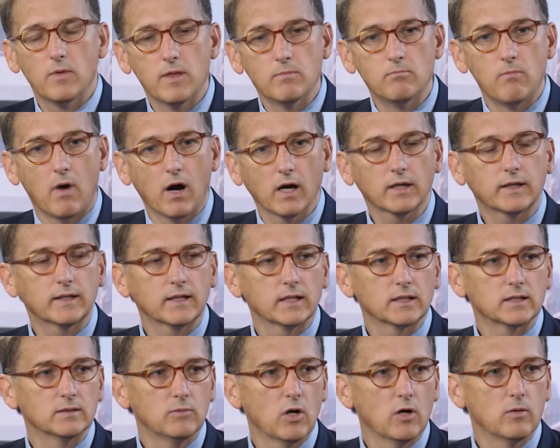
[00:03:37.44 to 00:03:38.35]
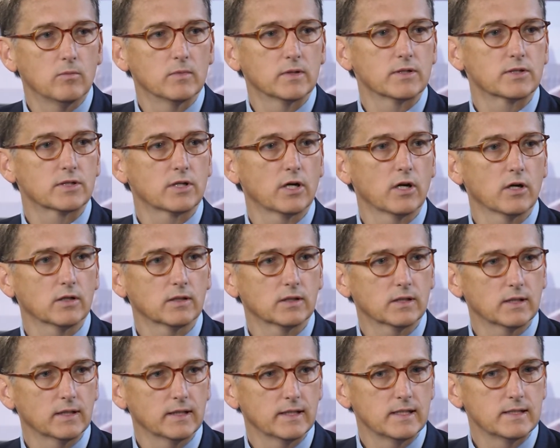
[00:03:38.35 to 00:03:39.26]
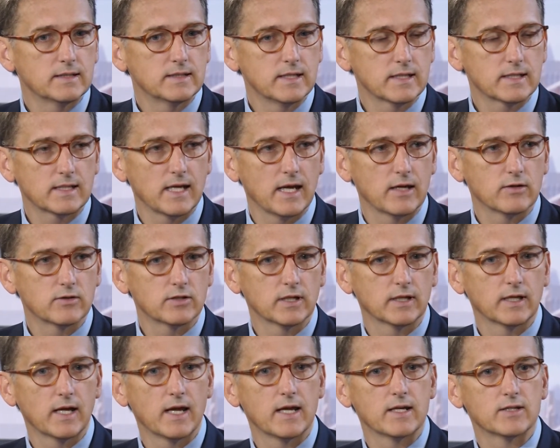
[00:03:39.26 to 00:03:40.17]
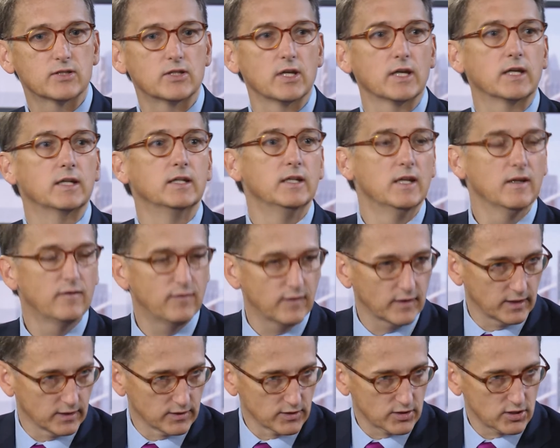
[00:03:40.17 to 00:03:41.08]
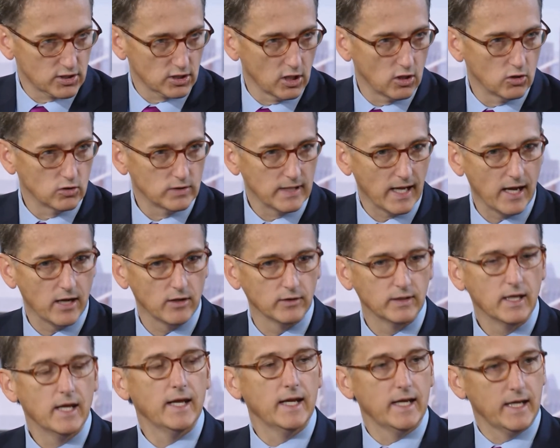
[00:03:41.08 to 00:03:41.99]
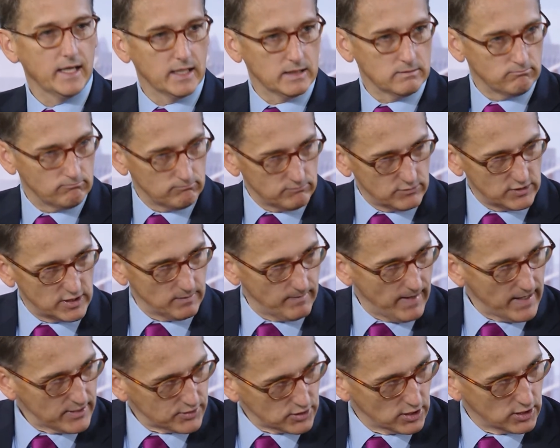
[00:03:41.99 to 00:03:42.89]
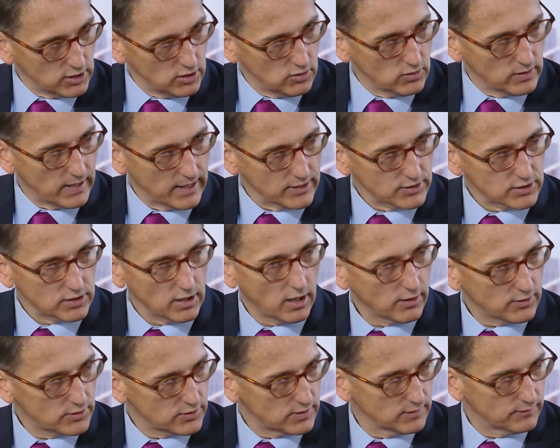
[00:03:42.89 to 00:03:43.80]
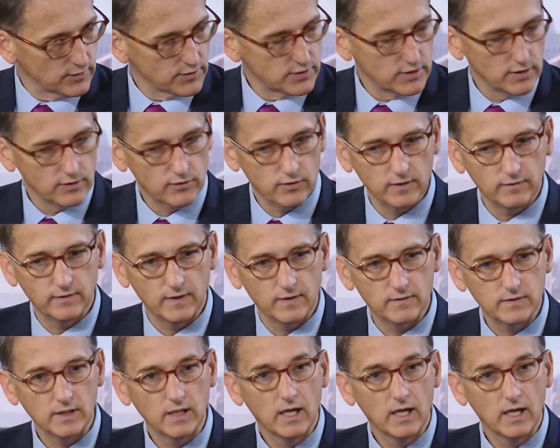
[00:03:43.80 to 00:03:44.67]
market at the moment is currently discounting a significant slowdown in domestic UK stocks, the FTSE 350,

____

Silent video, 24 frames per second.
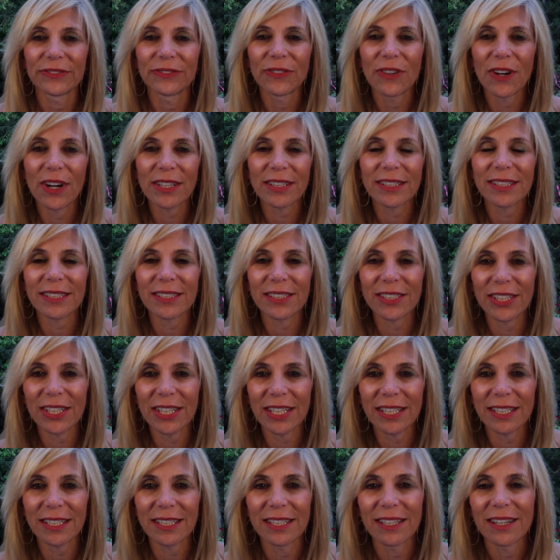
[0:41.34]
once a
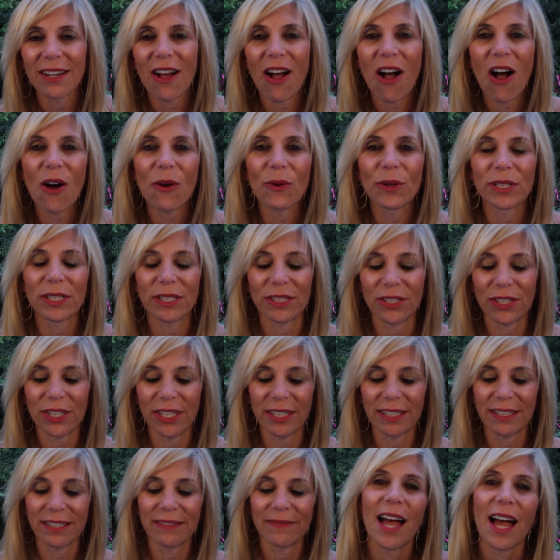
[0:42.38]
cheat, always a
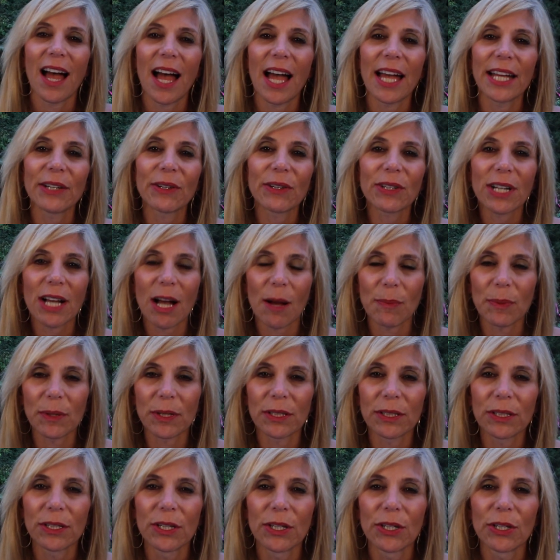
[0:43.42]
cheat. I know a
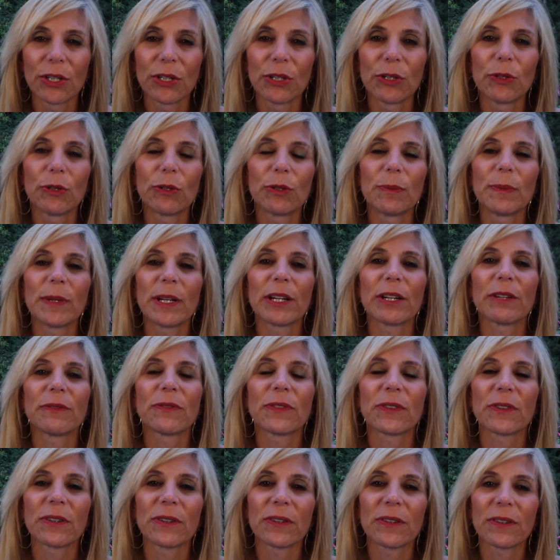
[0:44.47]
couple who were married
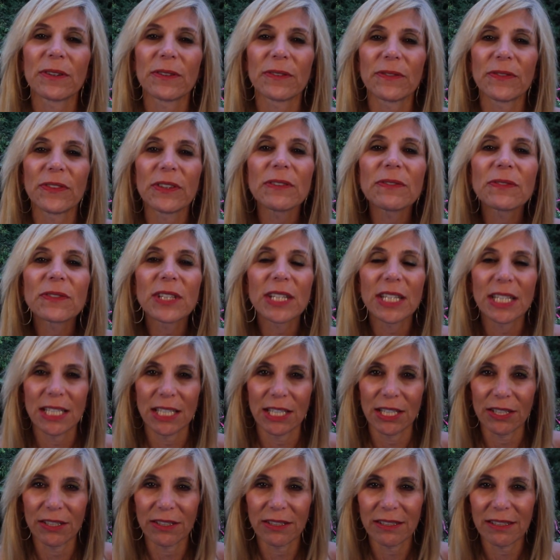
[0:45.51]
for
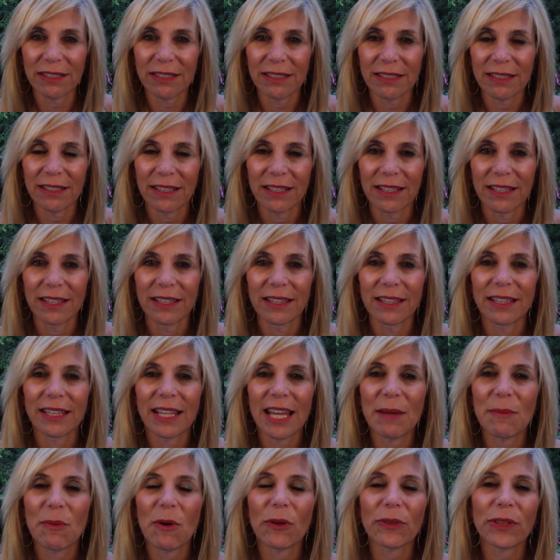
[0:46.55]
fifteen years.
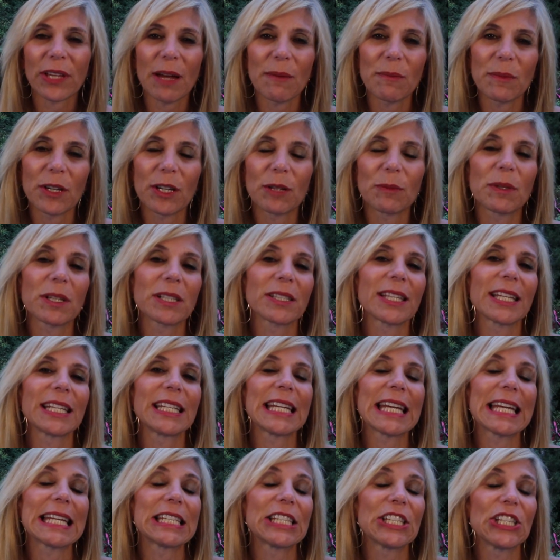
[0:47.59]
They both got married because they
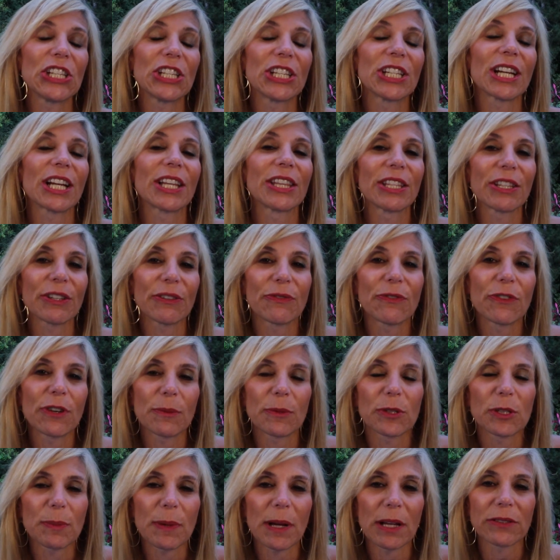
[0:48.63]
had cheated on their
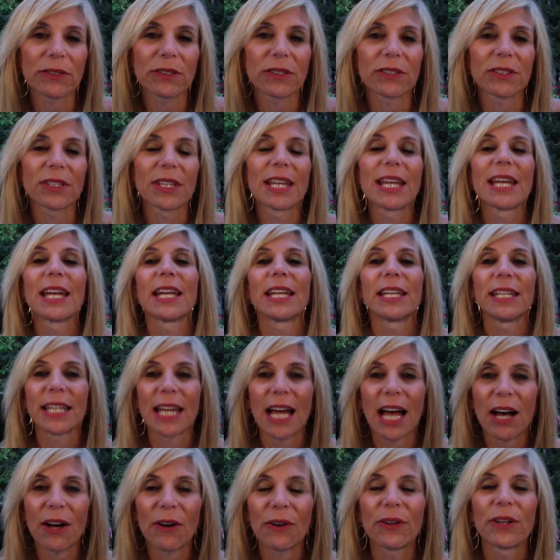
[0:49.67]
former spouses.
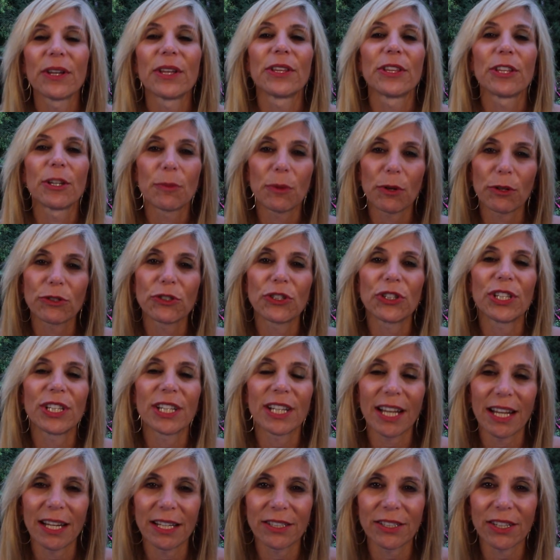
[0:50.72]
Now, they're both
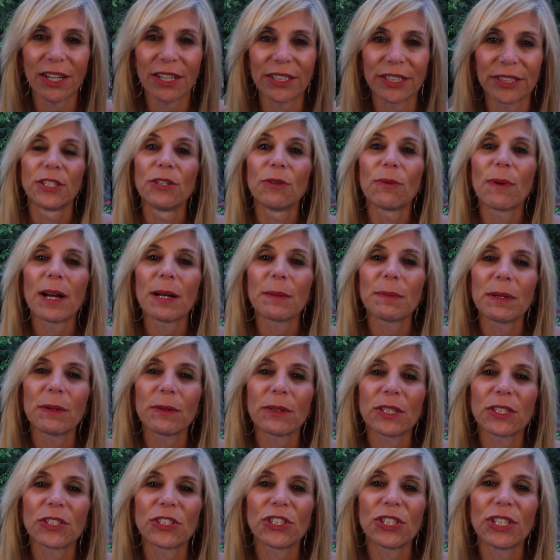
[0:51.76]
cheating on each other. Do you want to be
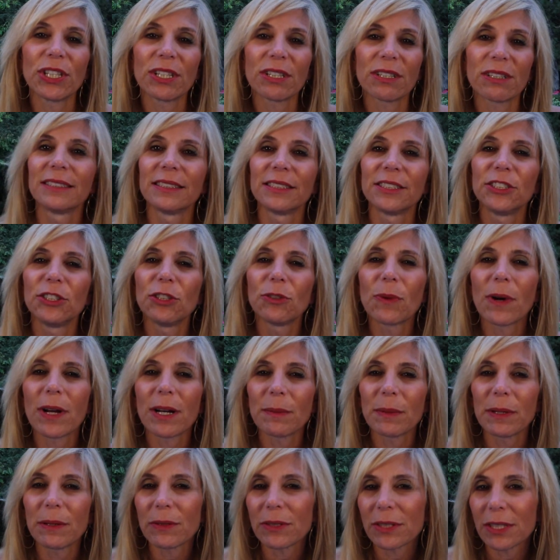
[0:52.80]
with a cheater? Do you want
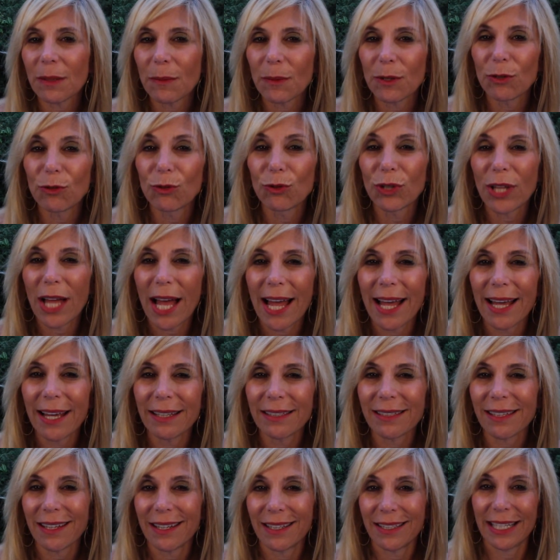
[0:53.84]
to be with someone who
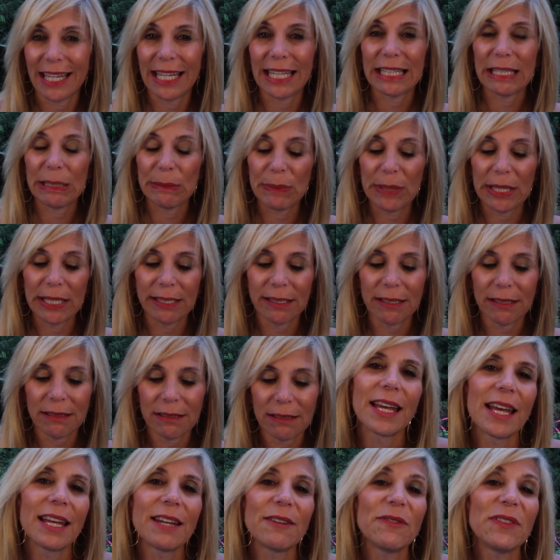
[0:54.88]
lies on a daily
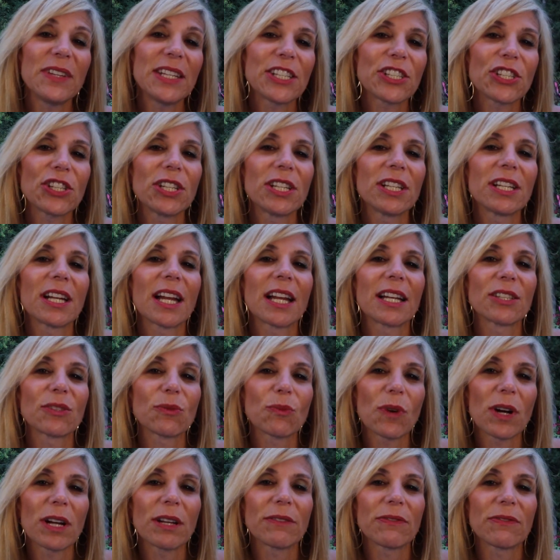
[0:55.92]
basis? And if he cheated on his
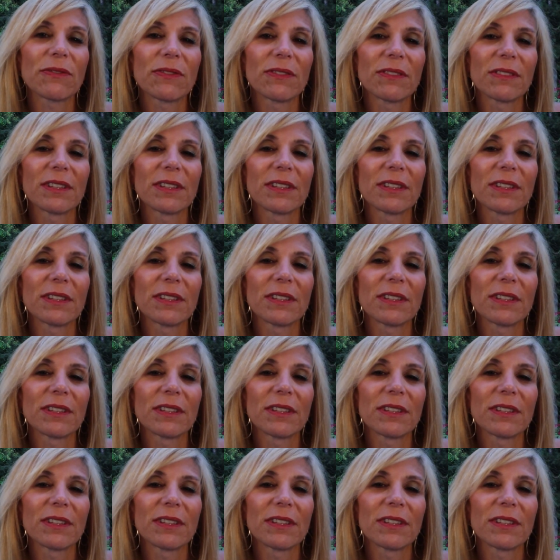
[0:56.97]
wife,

____

Reproduce the listing above from the line that holds "[00:03:37.44 to 00:03:38.35]" through the line that holds "[00:03:42.89 to 00:03:43.80]", both included, with the pictures left out.

# RESULT OF THIS TASK
[00:03:37.44 to 00:03:38.35]
[00:03:38.35 to 00:03:39.26]
[00:03:39.26 to 00:03:40.17]
[00:03:40.17 to 00:03:41.08]
[00:03:41.08 to 00:03:41.99]
[00:03:41.99 to 00:03:42.89]
[00:03:42.89 to 00:03:43.80]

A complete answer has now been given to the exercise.